Quando lê as palavras ‘construtivas’ de Serra, Maduro conclui que a oposição interna está indefesa. O ‘diálogo’ prenuncia a repressão, que se prepara à luz do dia
‘A Venezuela precisa da atenção de todas as democracias do mundo”. A frase é de Aécio Neves, mas foi proferida no passado distante: em junho de 2015, quando retornava de Caracas, na tentativa de uma comissão de senadores oposicionistas de prestar solidariedade aos presos políticos do regime chavista. A frase hoje em vigor é outra, veiculada em nota do Itamaraty: “o governo brasileiro apoia iniciativas construtivas que visem a promover um entendimento entre o atual governo venezuelano e a oposição”. Na expressão “iniciativas construtivas” oculta-se a recusa de invocar as cláusulas democráticas da OEA ou do Mercosul contra o governo de Nicolás Maduro — e, ainda, o engajamento numa operação suja, batizada cinicamente como “diálogo”. Isso é Munique, ainda que em escala provinciana.

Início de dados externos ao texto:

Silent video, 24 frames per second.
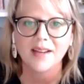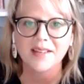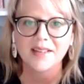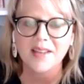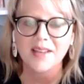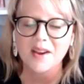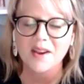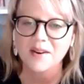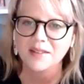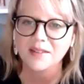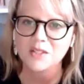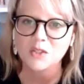
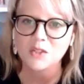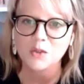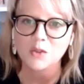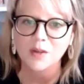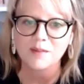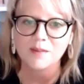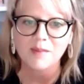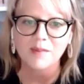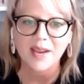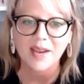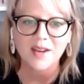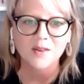Karen is
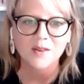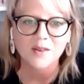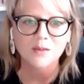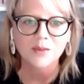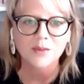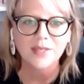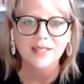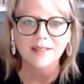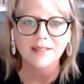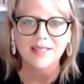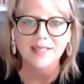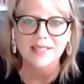joined by a
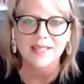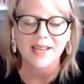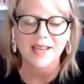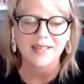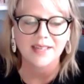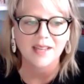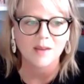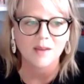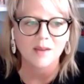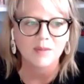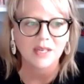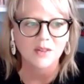really
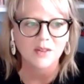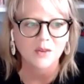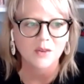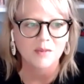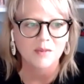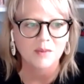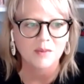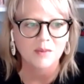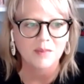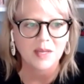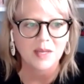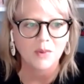dynamic
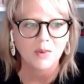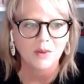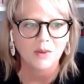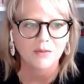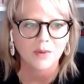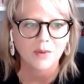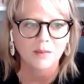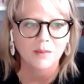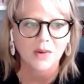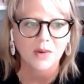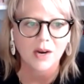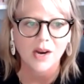group of people
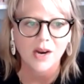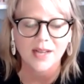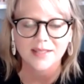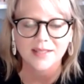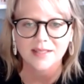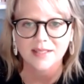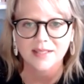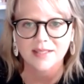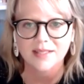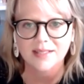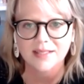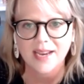from
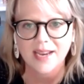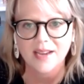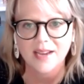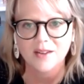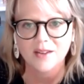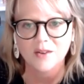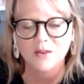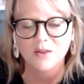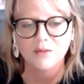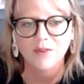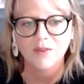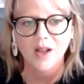across the
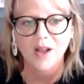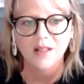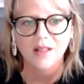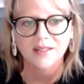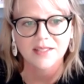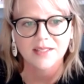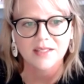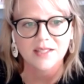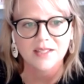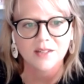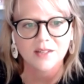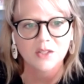state who
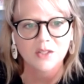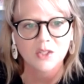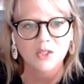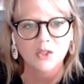volunteered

A oposição venezuelana recolheu 1,85 milhão de assinaturas pela convocação de um referendo revogatório do mandato de Maduro, ultrapassando largamente os requisitos legais, mas enfrenta as manobras protelatórias do regime. Provocativamente, o Conselho Eleitoral, controlado pelo governo, chegou a impugnar assinaturas de líderes oposicionistas como Henrique Capriles e Lilian Tintori. A tática do regime é protelar o processo, evitando a realização do referendo ainda este ano, de modo a impedir que a revogação do mandato provoque a antecipação das eleições presidenciais. É nessa moldura que emerge a “iniciativa construtiva” do “diálogo” com a oposição. “Diálogo”, no caso, é o nome bonito para a violação da provisão constitucional do referendo revogatório.